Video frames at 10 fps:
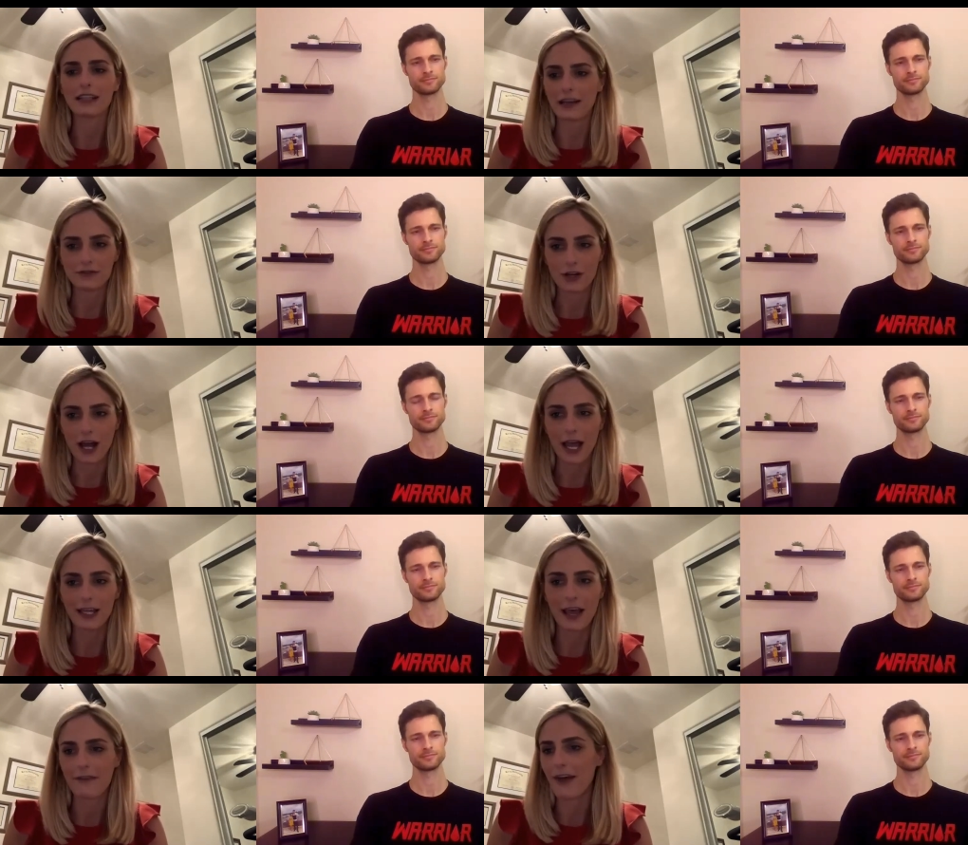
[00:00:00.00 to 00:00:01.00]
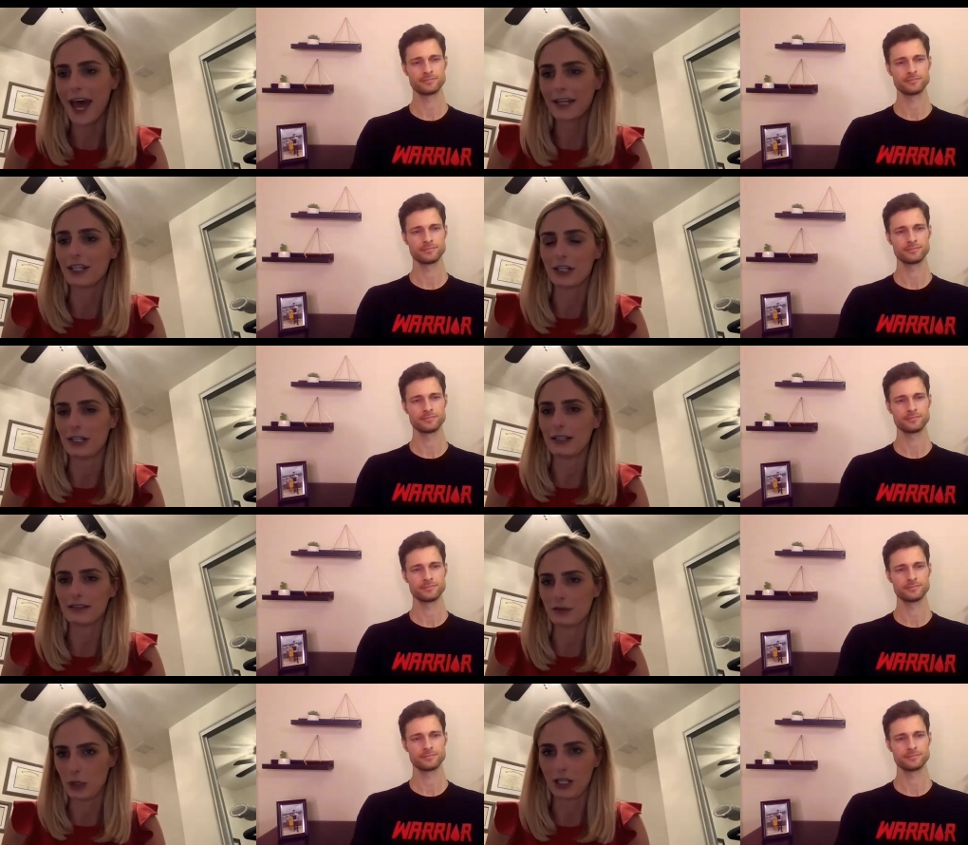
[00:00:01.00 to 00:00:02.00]
Speaker 1: I've tried, I've had a good
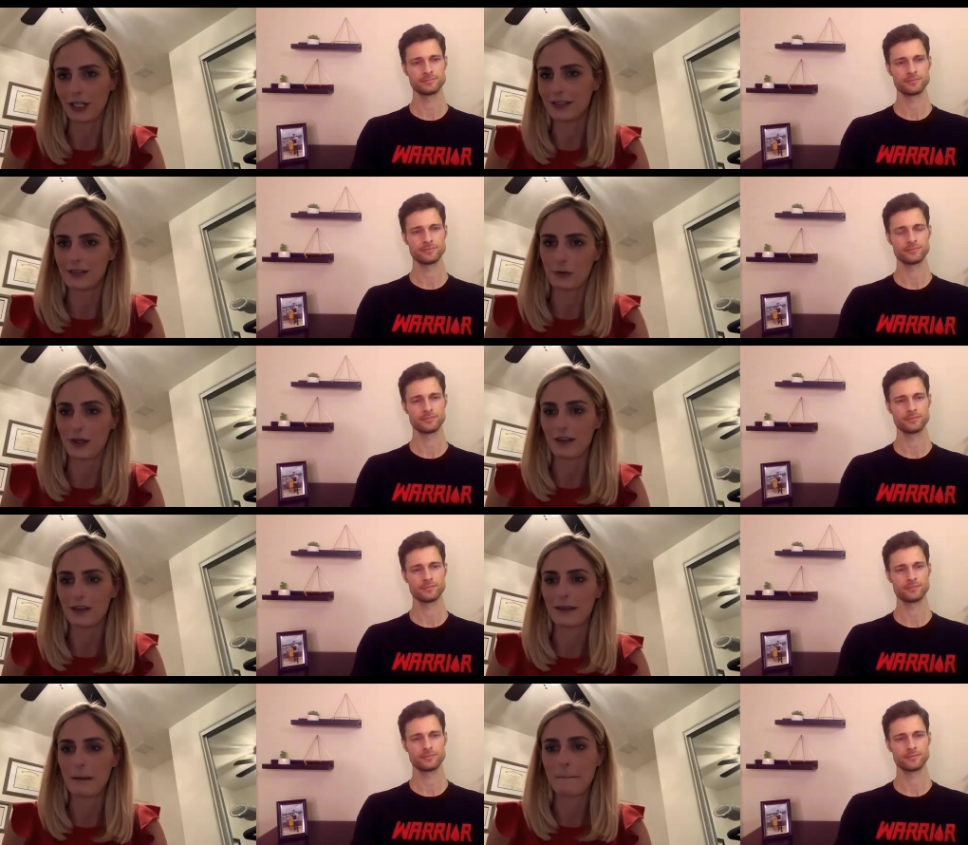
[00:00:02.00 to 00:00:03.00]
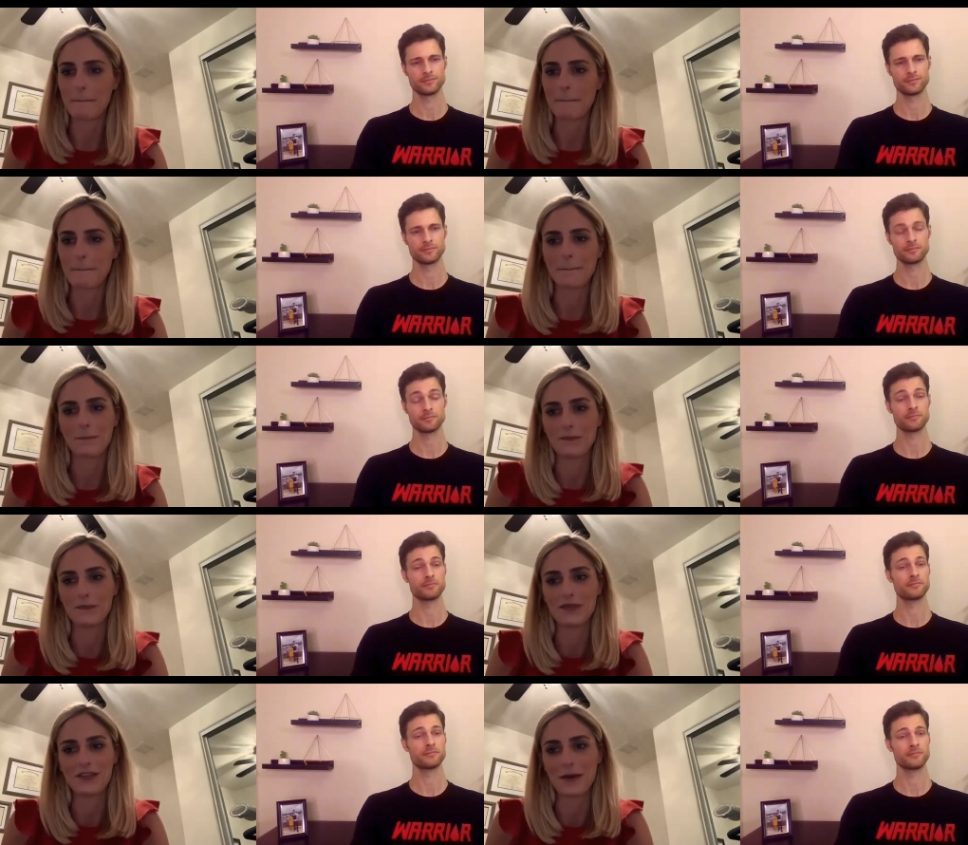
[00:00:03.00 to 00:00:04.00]
experience with. Hmm.
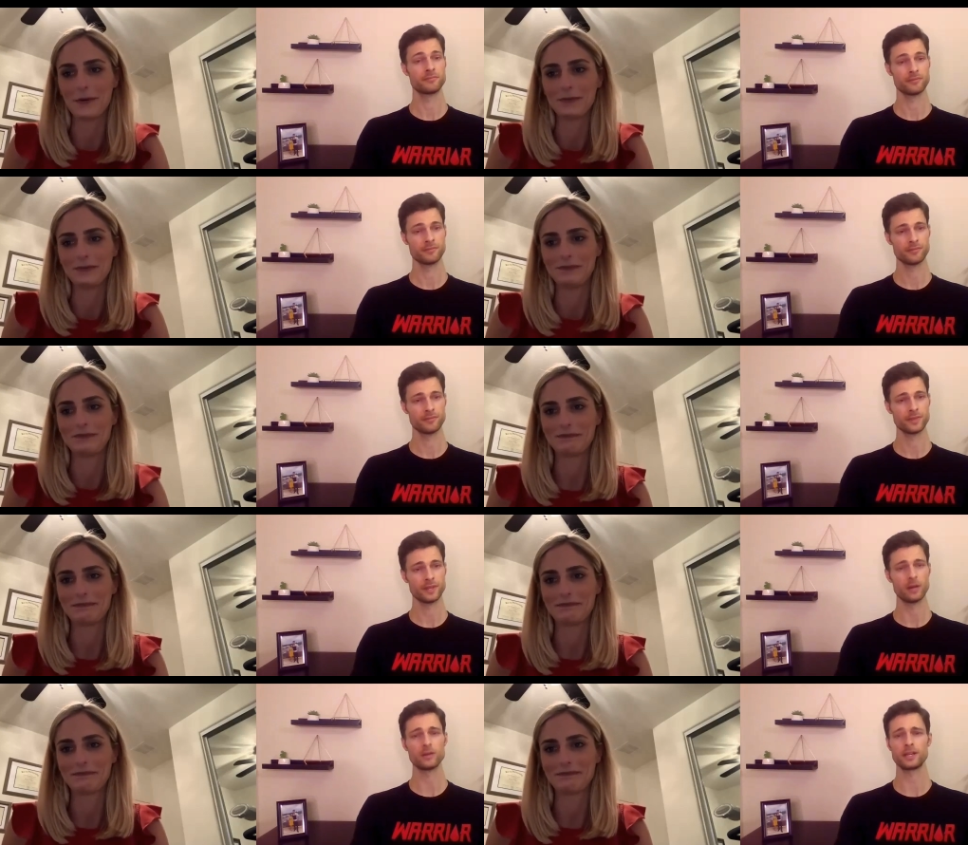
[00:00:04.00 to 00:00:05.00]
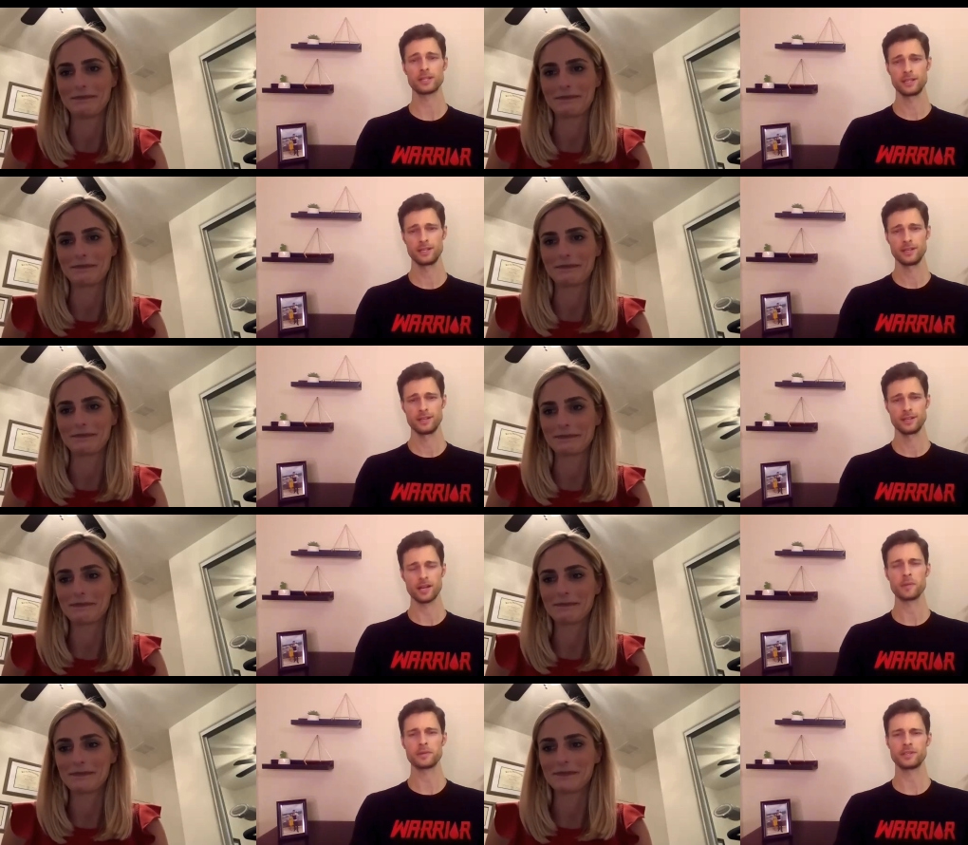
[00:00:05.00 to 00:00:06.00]
So,
Speaker 2: okay.
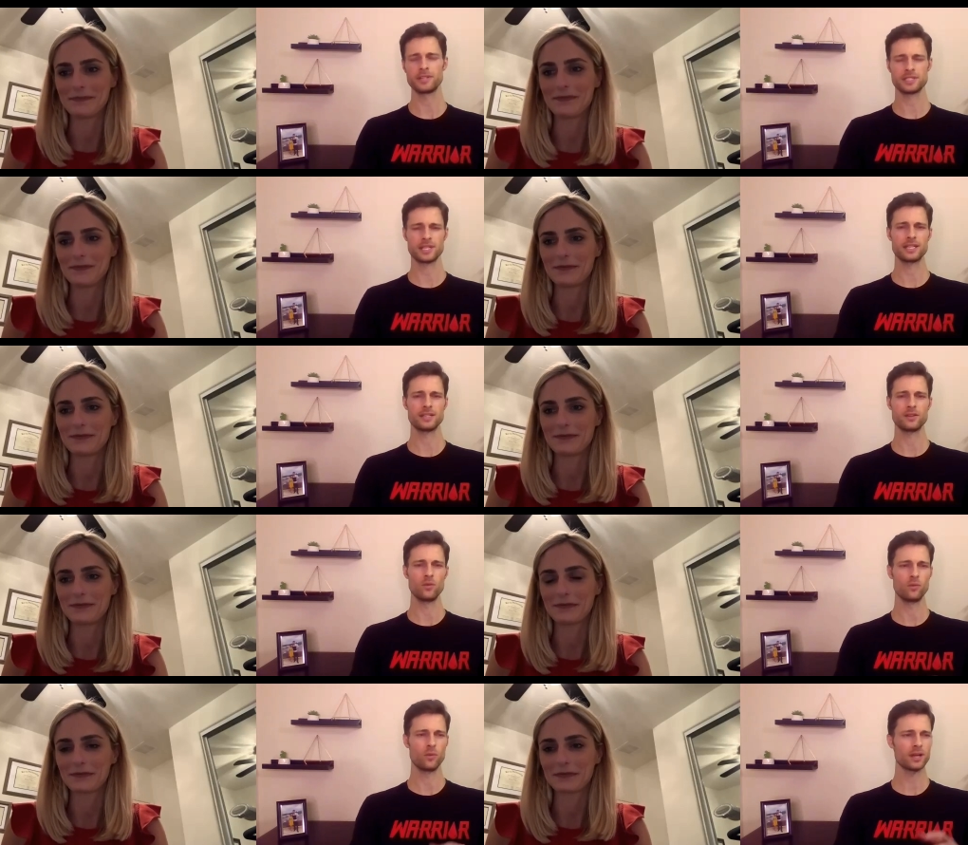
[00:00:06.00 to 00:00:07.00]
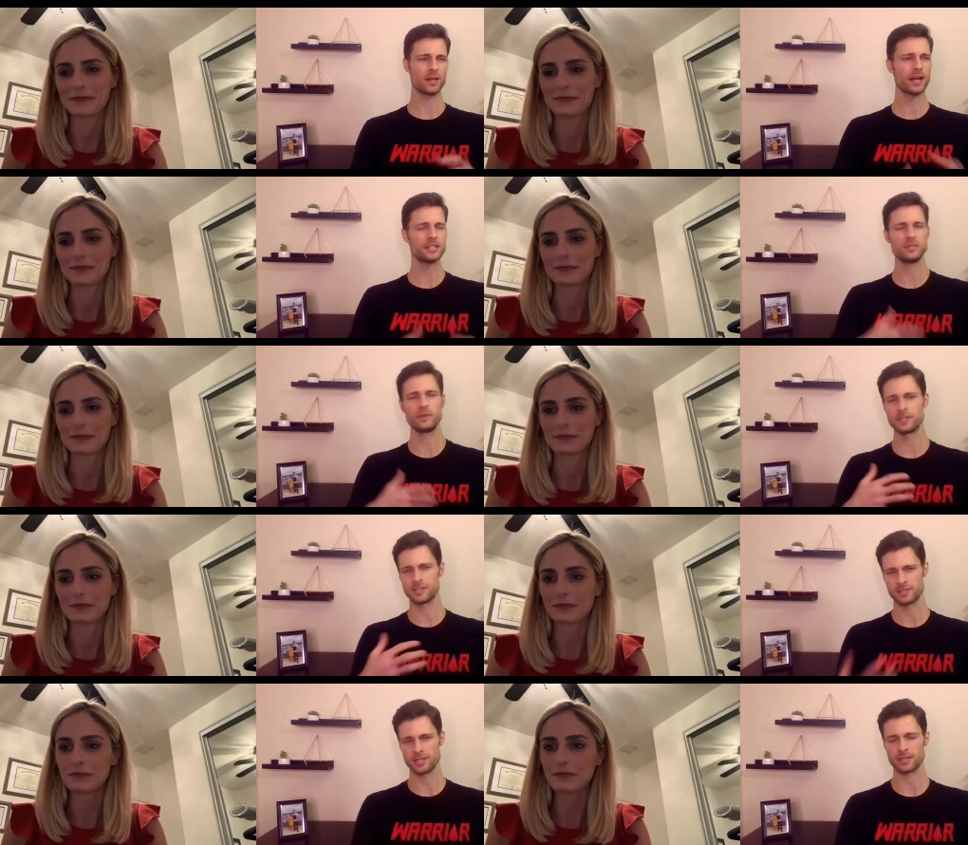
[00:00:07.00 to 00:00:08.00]
I'm curious then, what got you into
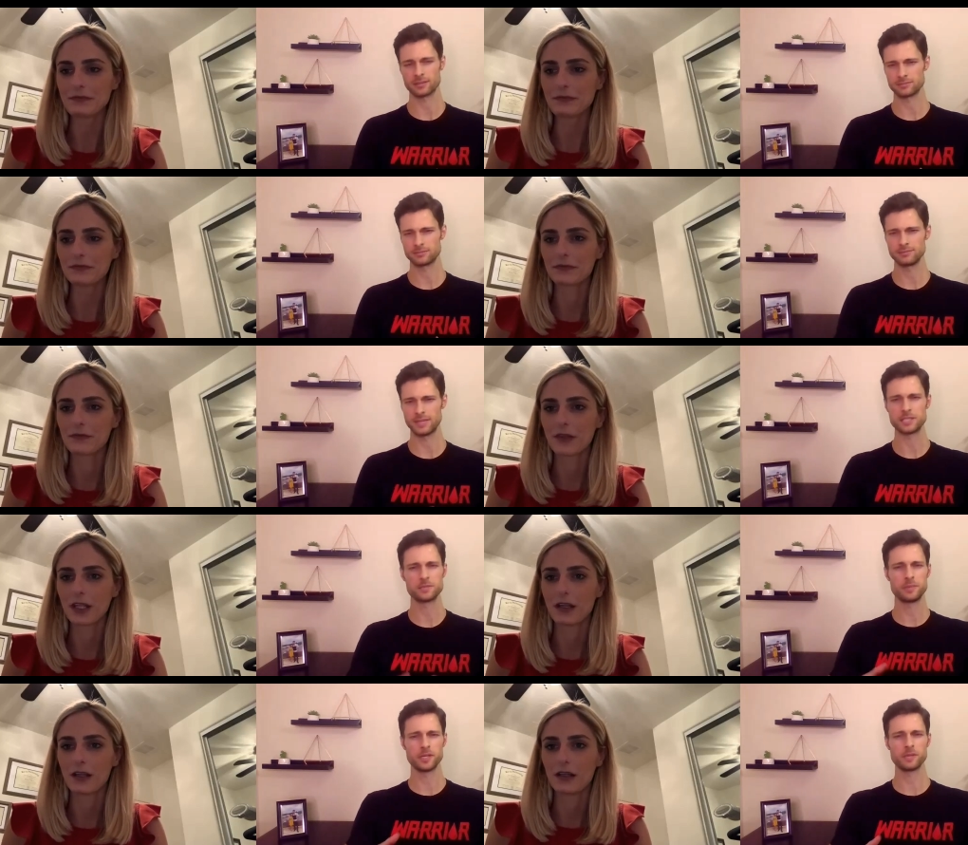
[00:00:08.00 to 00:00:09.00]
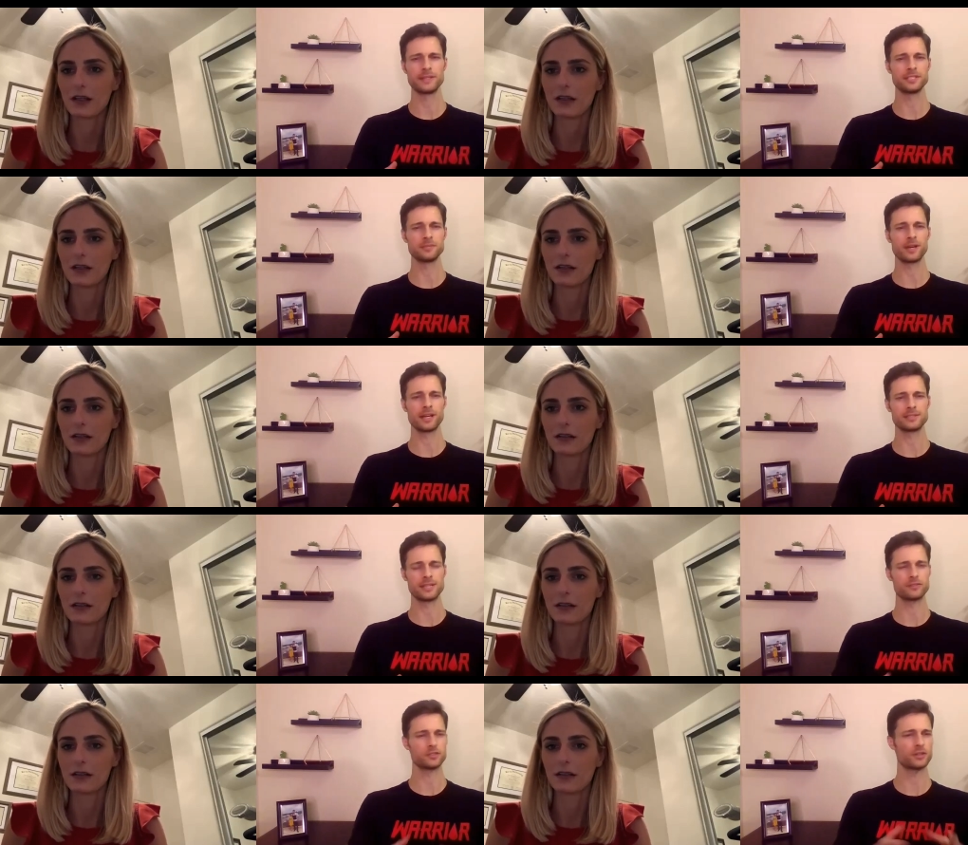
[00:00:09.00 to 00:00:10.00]
this like experimenting
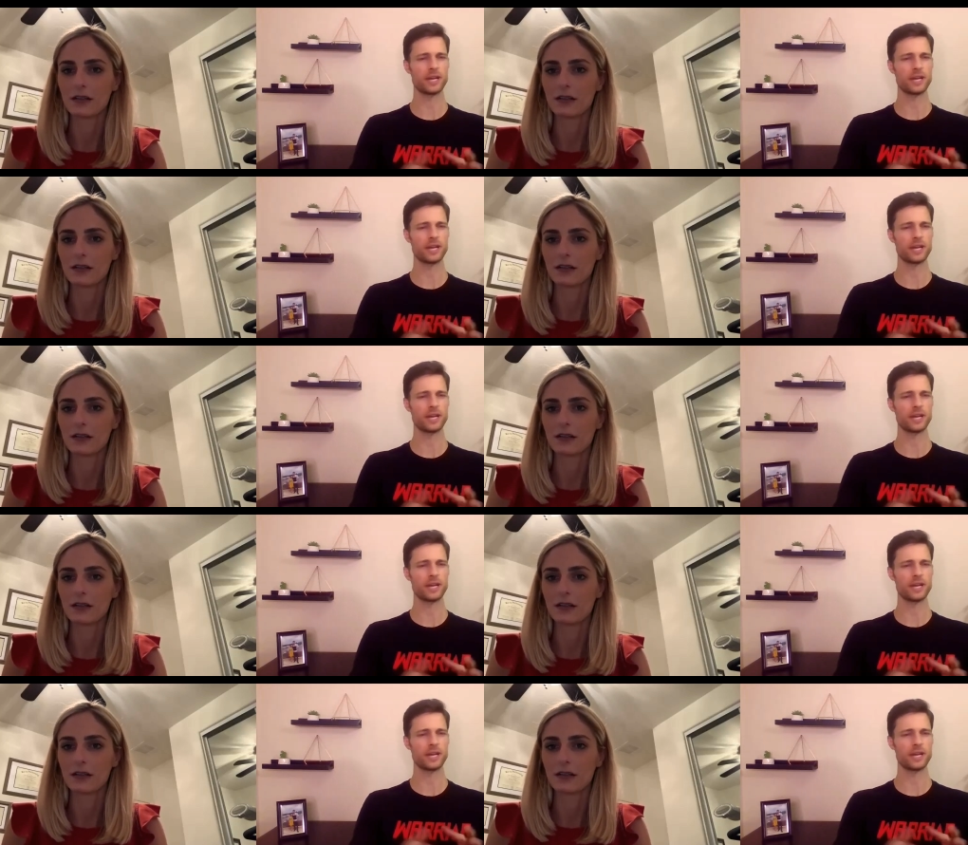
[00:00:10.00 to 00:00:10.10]
mindset of just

=-=-=-=-=

— HOW TO COMPLETE THIS TASK —
Leaving the images out, retype all the material above exactly.

— RESULT FOR THIS TASK —
Video frames at 10 fps:
[00:00:00.00 to 00:00:01.00]
[00:00:01.00 to 00:00:02.00]
Speaker 1: I've tried, I've had a good
[00:00:02.00 to 00:00:03.00]
[00:00:03.00 to 00:00:04.00]
experience with. Hmm.
[00:00:04.00 to 00:00:05.00]
[00:00:05.00 to 00:00:06.00]
So,
Speaker 2: okay.
[00:00:06.00 to 00:00:07.00]
[00:00:07.00 to 00:00:08.00]
I'm curious then, what got you into
[00:00:08.00 to 00:00:09.00]
[00:00:09.00 to 00:00:10.00]
this like experimenting
[00:00:10.00 to 00:00:10.10]
mindset of just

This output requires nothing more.